# Nasm



## NicK974 (14 Juin 2010)

Bonjour a tous, j'aimerais savoir si on peut programmer de l'assembleur avec le logiciel NASM sur mac !! 
si oui comment on fait ?
Merci d'avance !!


----------



## tatouille (14 Juin 2010)

NicK974 a dit:


> Bonjour a tous, j'aimerais savoir si on peut programmer de l'assembleur avec le logiciel NASM sur mac !!
> si oui comment on fait ?
> Merci d'avance !!



oui 

http://cucurbita.000space.com/wordpress/?paged=3
nasm -f macho do_cpuid.asm -o do_cpuid.o (ne gere que le 32bit)

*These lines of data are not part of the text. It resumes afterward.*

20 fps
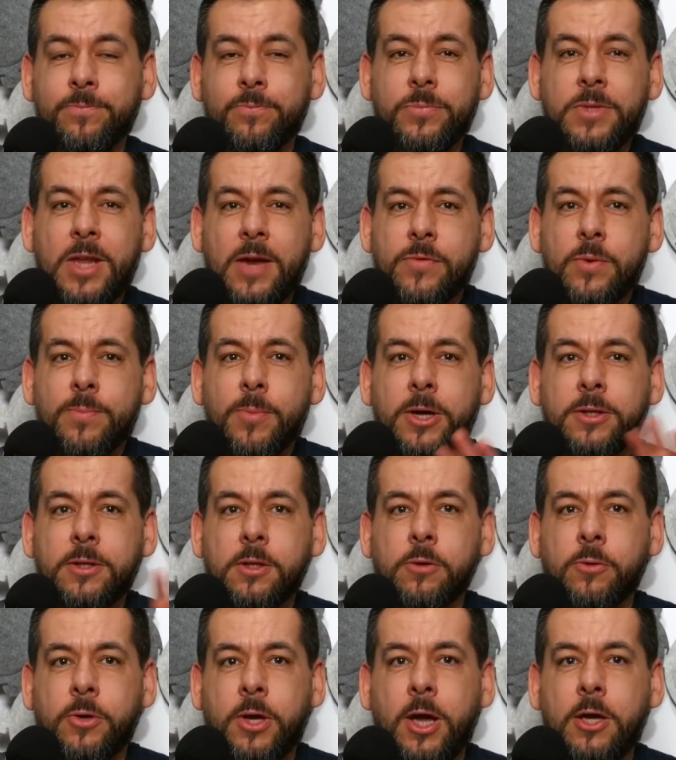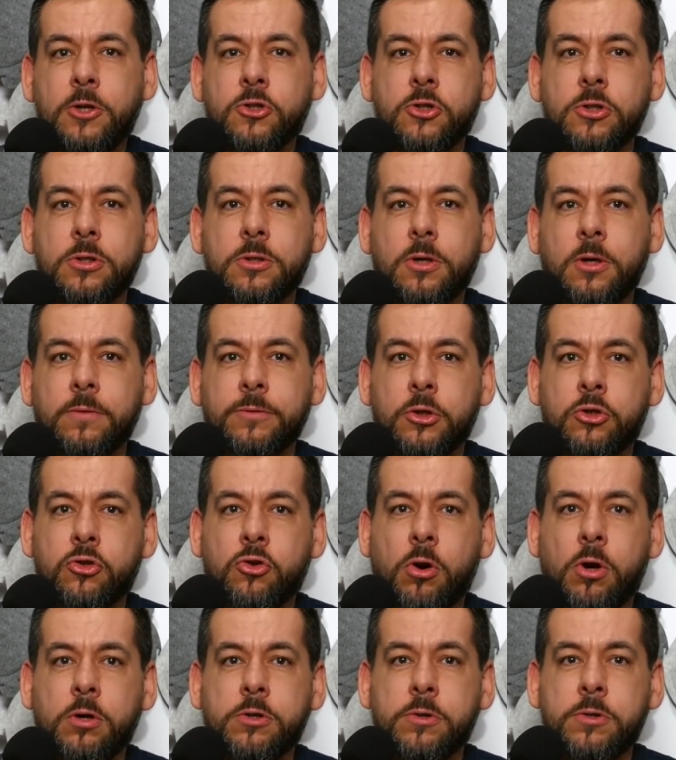Never mind the location of the
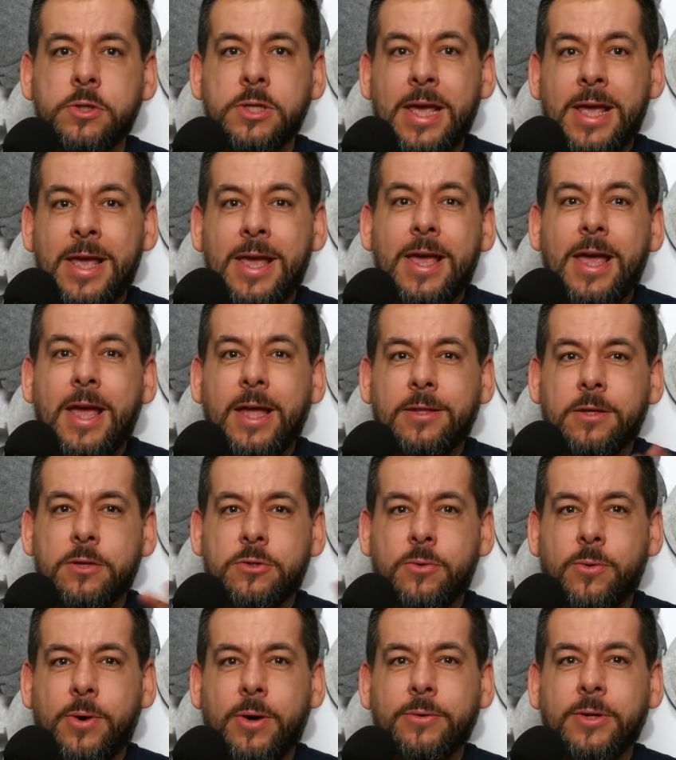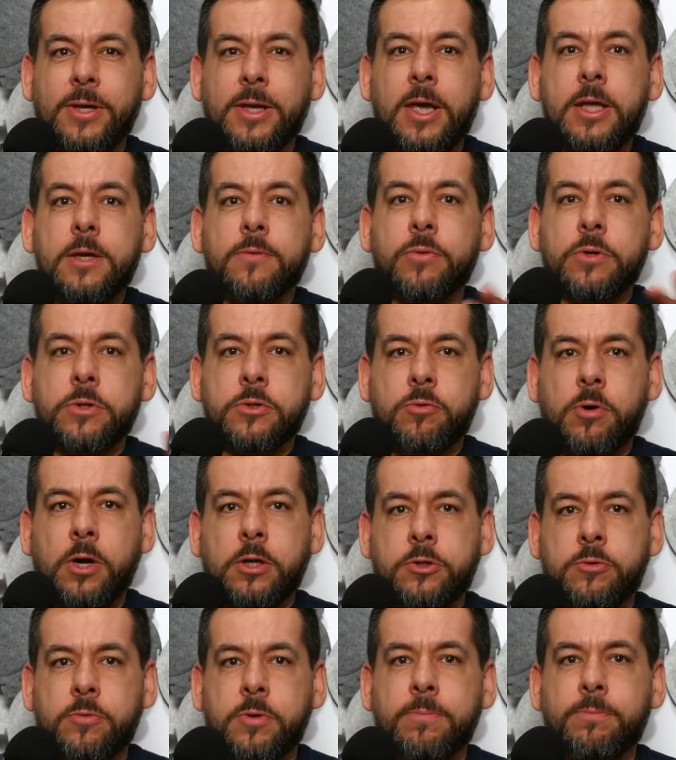chargers and the surrounding
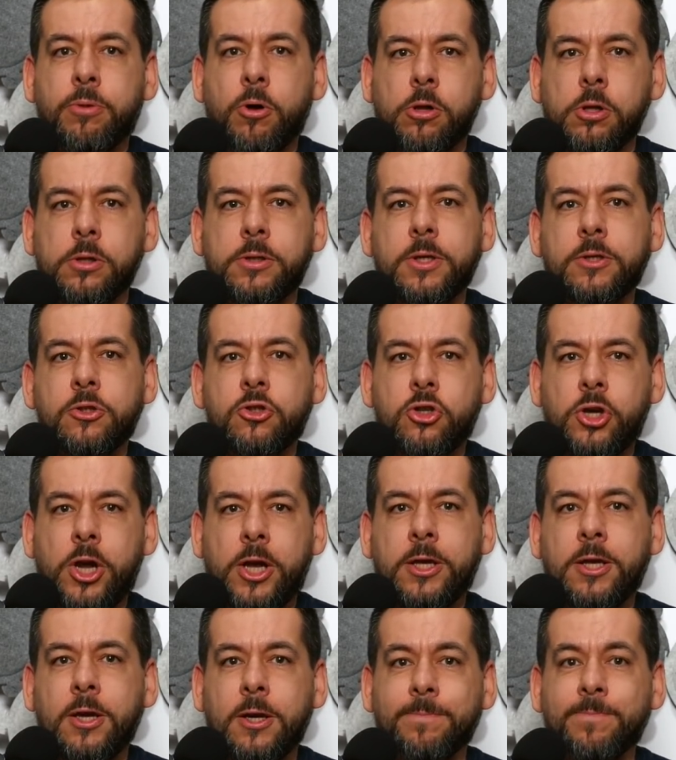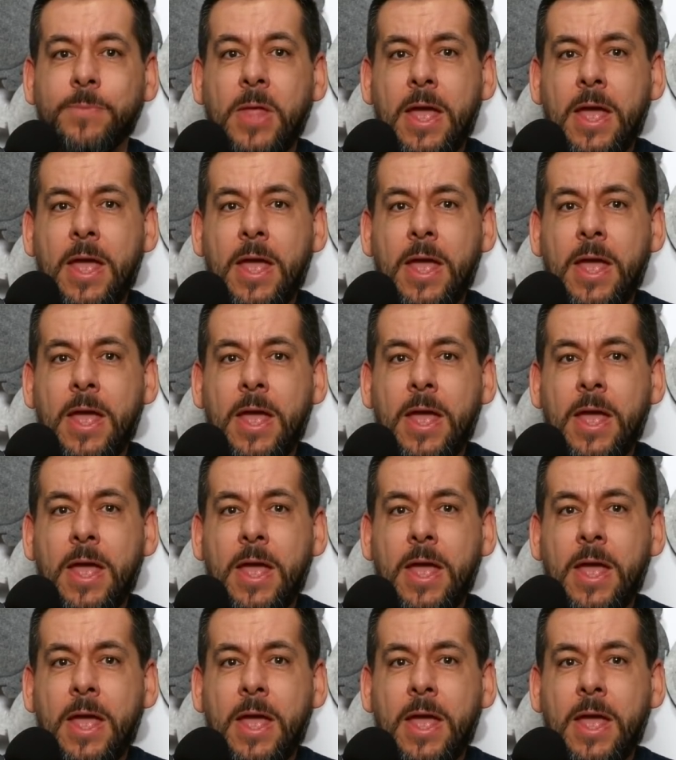infrastructure in Poland and Czechia.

a savoir certains symbols sont decorés et renommés on-fligth (inline asm stubs suivant la conf et le target) 
(UNIX03 / blocking non-blocking) quand tu utilises GCC-linker car ces macros sont dans ces headers, 
utilisant NASM c'est a toi de faire appel directement au bon symbol.

par exemple

_poll
_poll$NOCANCEL$UNIX2003
_poll$UNIX2003

donc c'est a toi de choisir le bon.

pour la synthax

http://www.nasm.us/doc/

si tu ne connais pas une autre famille, je te conseille d'apprendre la synthax intel en premier.


----------